無機質な構造の天井や廊下から一転し、周囲は夜の墓地と見紛うような空間になって行く。あまりの変容ぶりに、猿鬼たちも慌てふためくが、ここで姿を晒してはならない。
猿鬼は、猟兵の姿を見たが最後、一目散に逃げだしてしまう。そのため、誘導の主体となるのはUDCエージェント達でなければならず、それ以外の方法で誘導するには少しばかり工夫がいる。
「ウキャッ!? な、なんだか、変な感じだっキー!」
「突然、墓場が現れ……あっ! 誰かいるっキー!」
猿鬼の内の一体が、墓場の向こう側に何かを見つけた。相手はUDCエージェントか、それとも猟兵か。その正体を見極めるべく、そっと近づく猿鬼達だったが……果たして、彼らの前に現れたのは、エージェントでもなければ猟兵でもなかった。
「「ウッキャァァァッ! 幽霊だっキー!!」」
そう、彼らの前に現れたのは、メモリアが呼び出した亡霊達だったのである。突然のことに驚いて、猿鬼達はパニック状態。そんな彼らから幽霊達は、情け容赦なく生きる気力を奪って行く。
(「そっちが奪うのなら、こっちだって同じ事やっていい筈だもんね」)
物陰から一部始終を眺めつつ、メモリアは敵が弱るのを待った。生への執着がなくなれば、相手はそれだけで抵抗を止め、逃げることもしないはずだから。
「相手は弱っているよ。攻撃するなら、今だね」
「よし! 全員、突撃!!」
メモリアの指示の下、UDCエージェント達が猿鬼を追い払うべく殺到して行く。彼らに猿鬼の姿は見えていないが、それでも物騒な得物を持った人間が大挙して迫ってくる様は、猿鬼からすれば恐怖以外の何物でもない。
「ウキャァァァッ! に、人間が襲ってくるっキー!」
「こいつら、俺達の姿が見えないはずなのに、なんで全員で向かってくるっキー!?」
不可視のアドバンテージを失ったと勘違いし、猿鬼達は大混乱。そんな彼らの額を、メモリアは特注の妖銃で、一つ、また一つと射抜いて行く。

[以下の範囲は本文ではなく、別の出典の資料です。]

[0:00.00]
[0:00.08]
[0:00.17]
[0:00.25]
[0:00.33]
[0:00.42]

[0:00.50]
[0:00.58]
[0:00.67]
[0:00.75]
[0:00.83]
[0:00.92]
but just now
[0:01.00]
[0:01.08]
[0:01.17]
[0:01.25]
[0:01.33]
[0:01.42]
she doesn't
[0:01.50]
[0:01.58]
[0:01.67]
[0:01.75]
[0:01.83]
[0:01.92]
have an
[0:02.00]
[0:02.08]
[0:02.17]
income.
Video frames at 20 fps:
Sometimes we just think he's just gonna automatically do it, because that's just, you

「ウキャッ!? ス、スナイパーがいるっキー! 全員、気をつけ……ギャンッ!!」
「こうなったら、もう逃げるしかないっキー! ……って、周りが人間だらけで逃げ場がないっキー!!」
今までの猿鬼達であれば、UDCエージェント達から武器を奪い、それで反撃することもできただろう。だが、完全に混乱した彼らにそんな余裕はなく、仮に手を出そうとしたところで、その隙をメモリアに射抜かれてジ・エンドだ。
「……ふぅ。とりあず、これで全部かな?」
やがて、山積みになった小鬼の妖怪達を見て、メモリアは軽く溜息を吐いた。そして、今回の事件で得たデータも参考に、UDC組織のエージェント達は、新たな武器を開発することを改めて約束してくれた。

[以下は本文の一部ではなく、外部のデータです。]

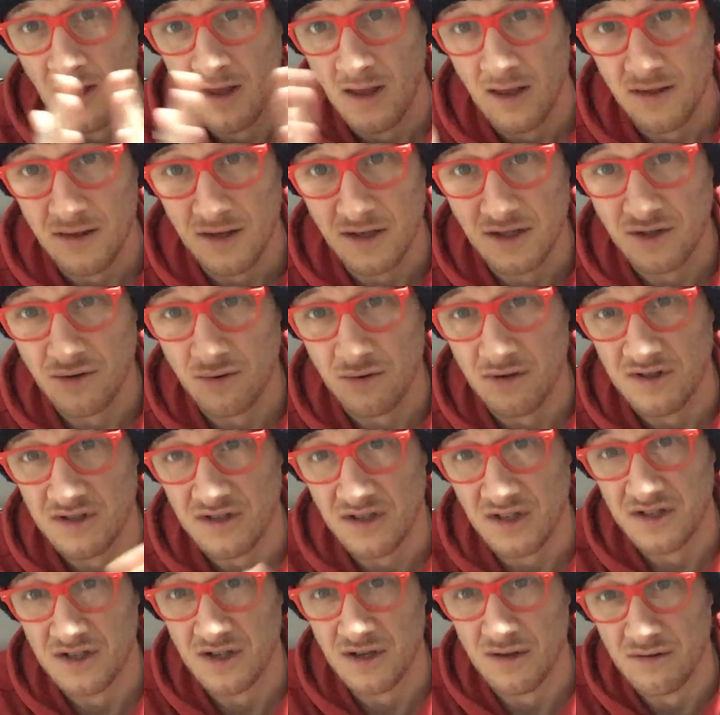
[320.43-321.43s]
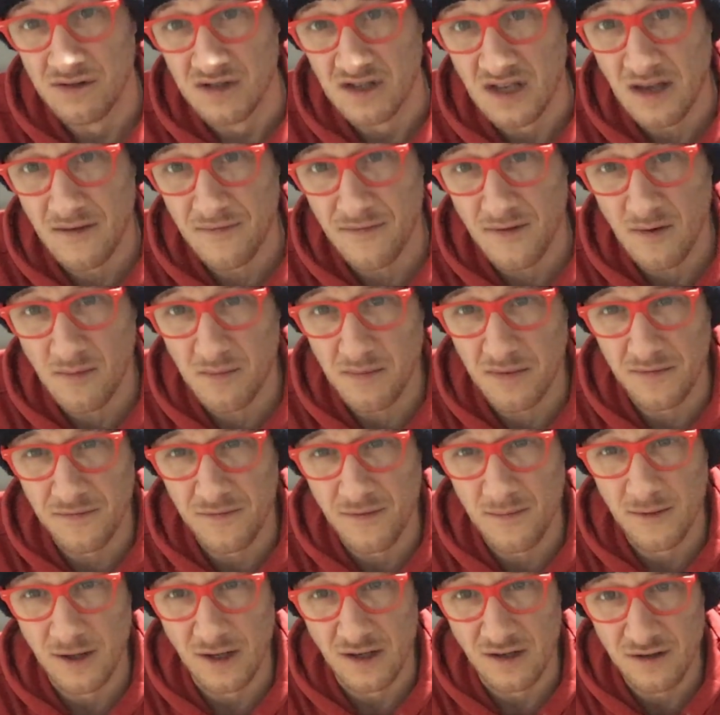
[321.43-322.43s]
that joins the two together, but
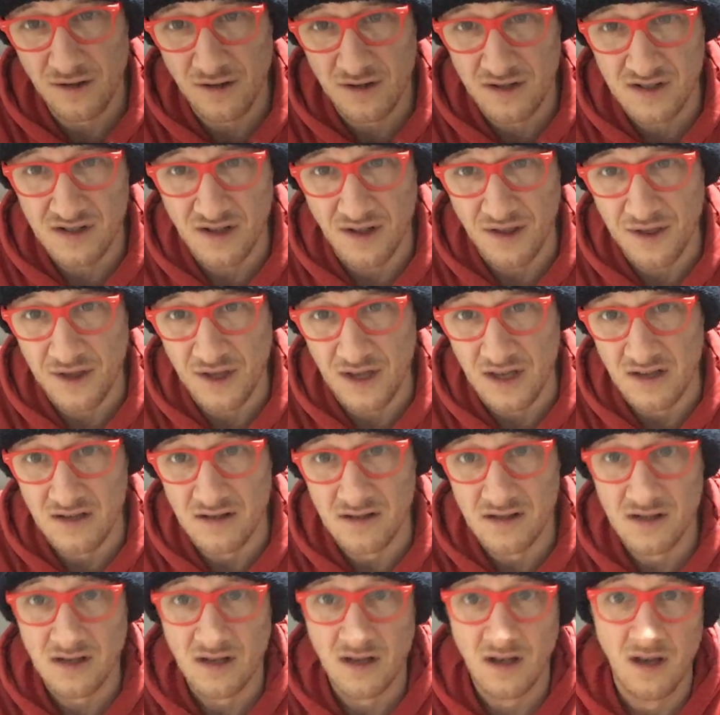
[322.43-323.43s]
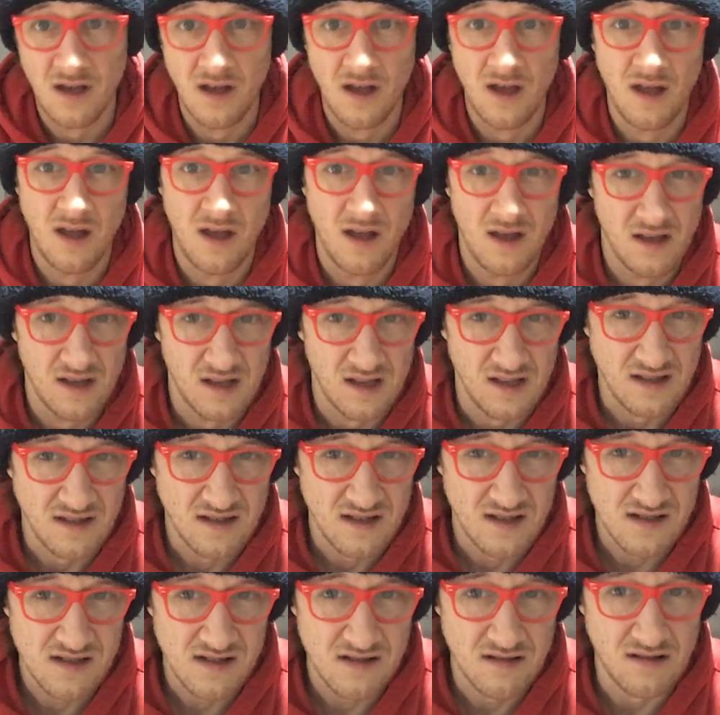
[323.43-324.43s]
from the looks of things it
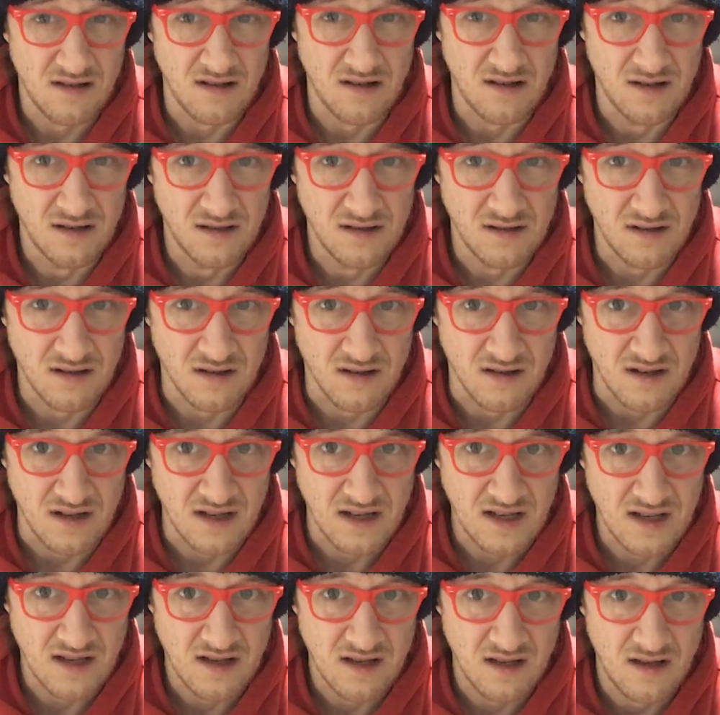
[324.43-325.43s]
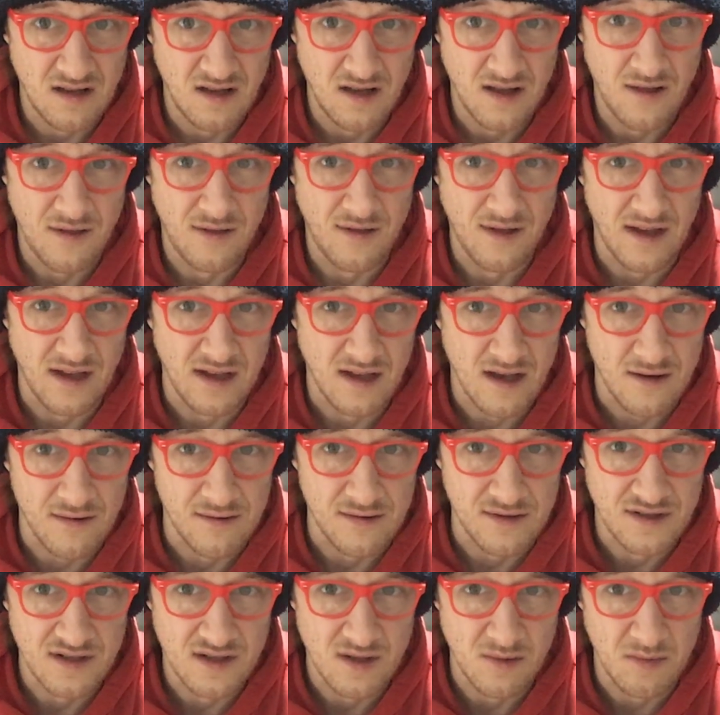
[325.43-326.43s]
doesn't look like they're
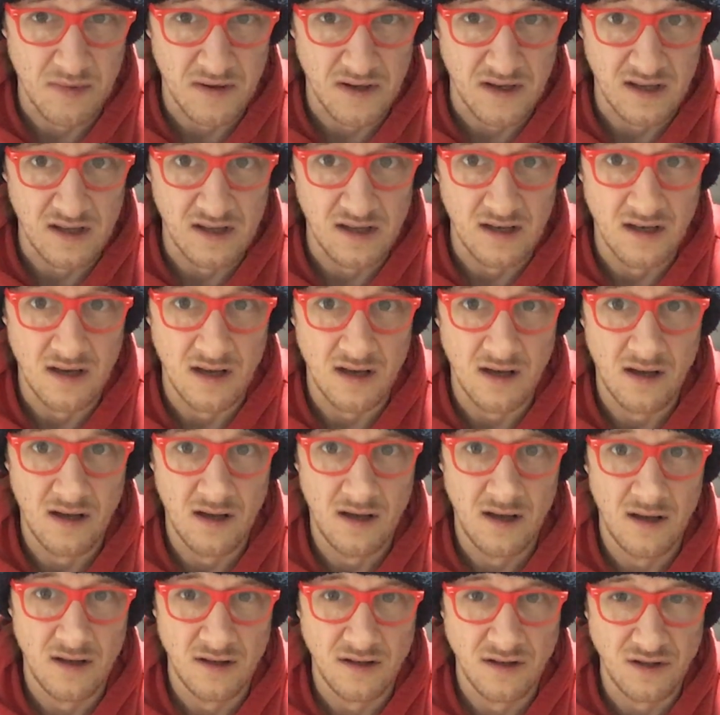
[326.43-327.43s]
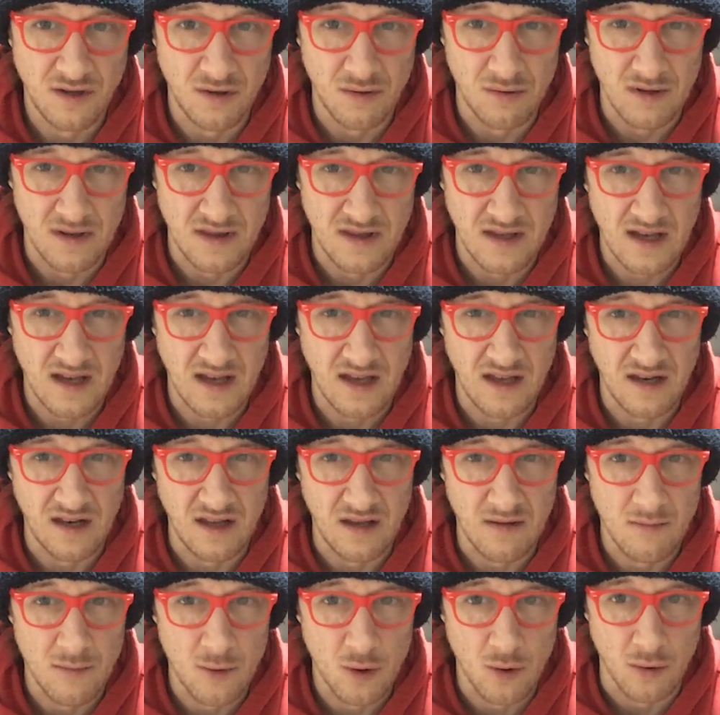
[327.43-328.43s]
going to be doing that
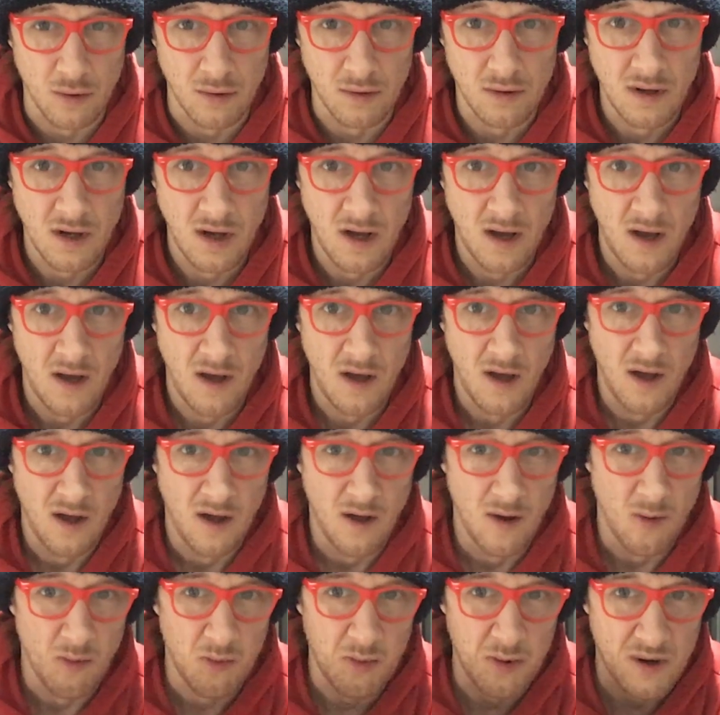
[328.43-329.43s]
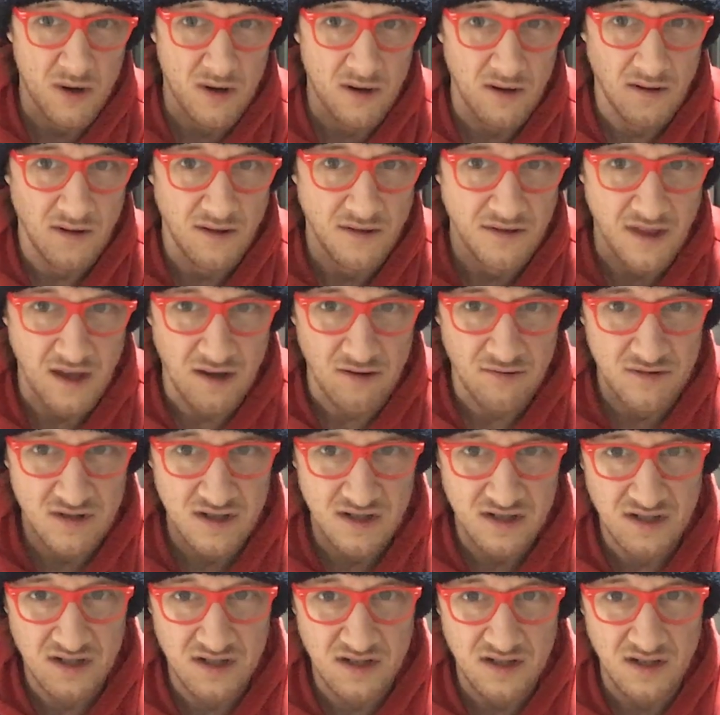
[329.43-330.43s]
anymore. But there
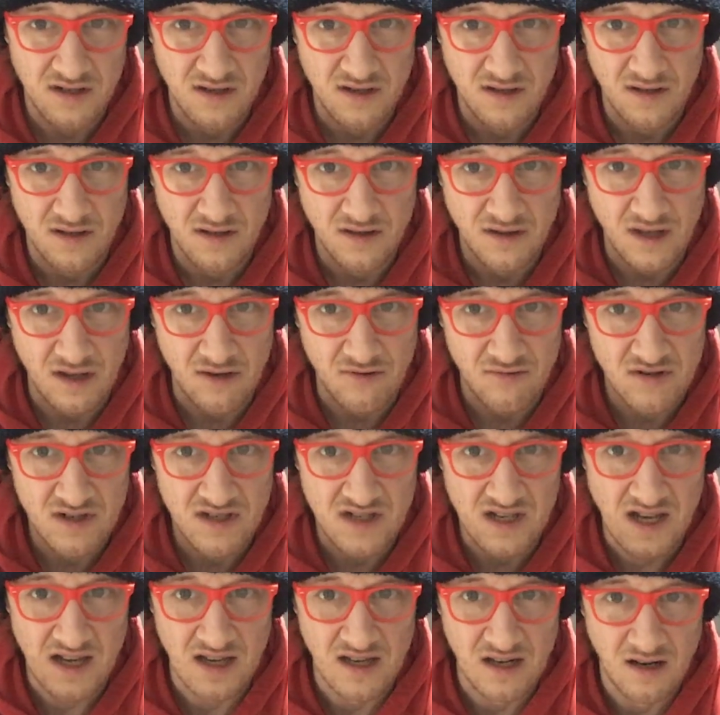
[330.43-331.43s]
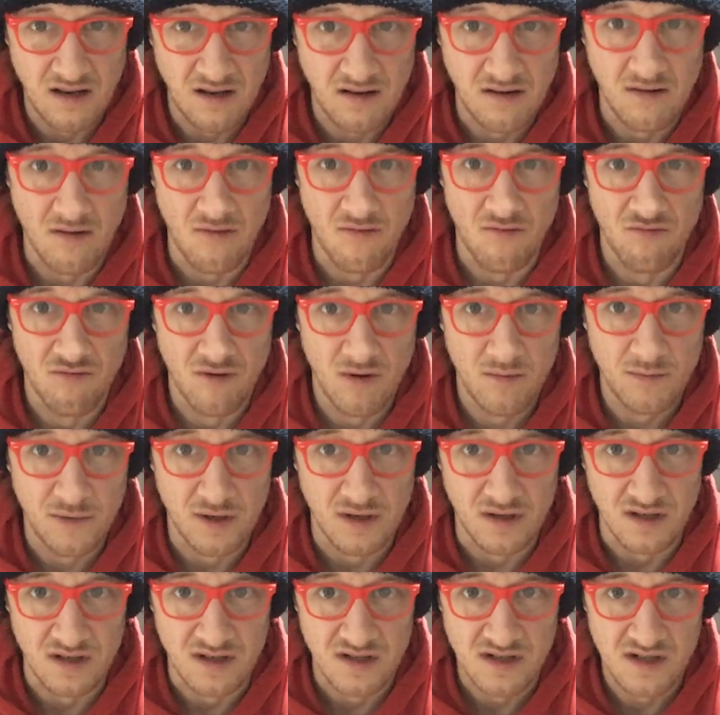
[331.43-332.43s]
is Alien
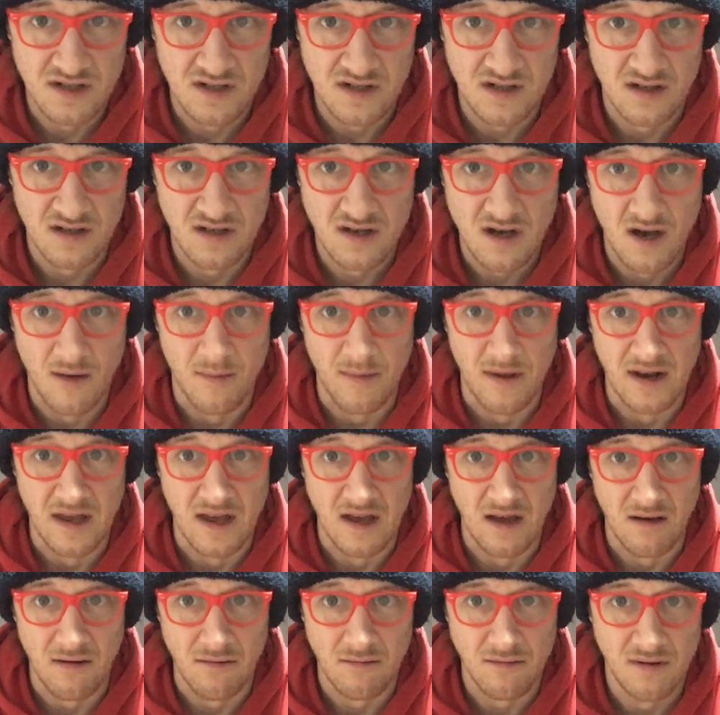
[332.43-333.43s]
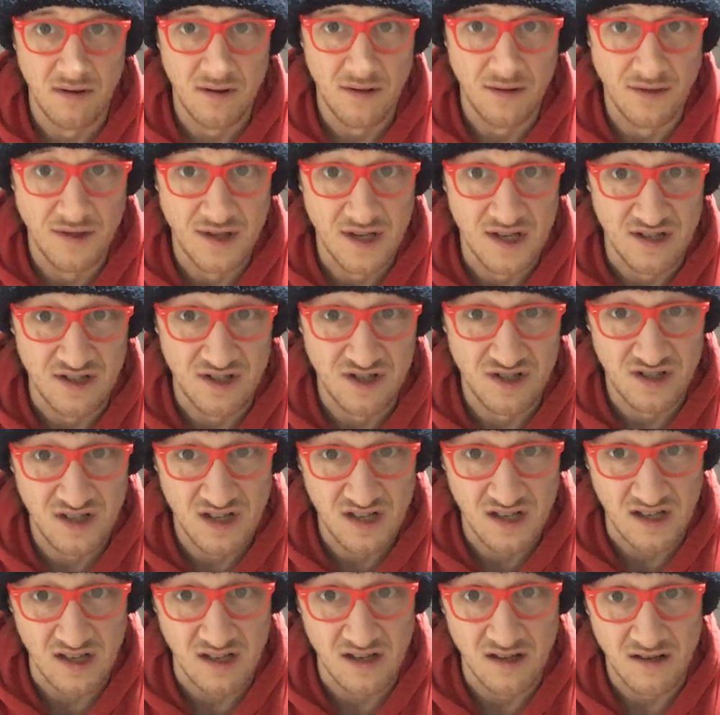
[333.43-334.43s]
Romulus coming out this
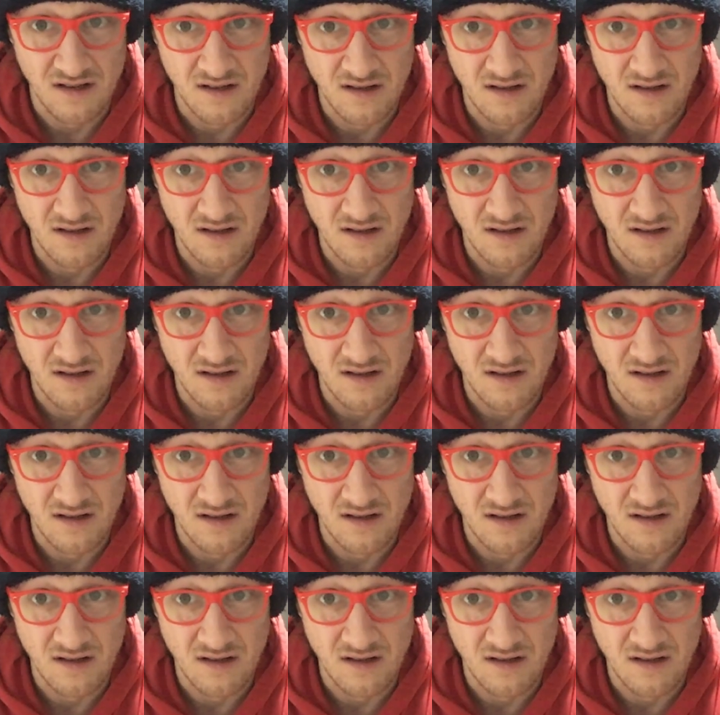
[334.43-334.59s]
year,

「ありがとう、助かったよ。これで心置きなく、超常光線砲……『U.D.C(アンリミテッド・ディヴァイン・キャリアー)』の最終調整に入れそうだ」
色々と散々な目に遭わされたが、最終的には新兵器の開発に一歩近づくことができた。これもまた、怪我の功名というやつだろうか。なにはともあれ、これにて施設内の猿鬼は全て撃破され、骸魂から解放された小鬼達もまた、一目散にカクリヨの世界へと逃げ帰ったようだ。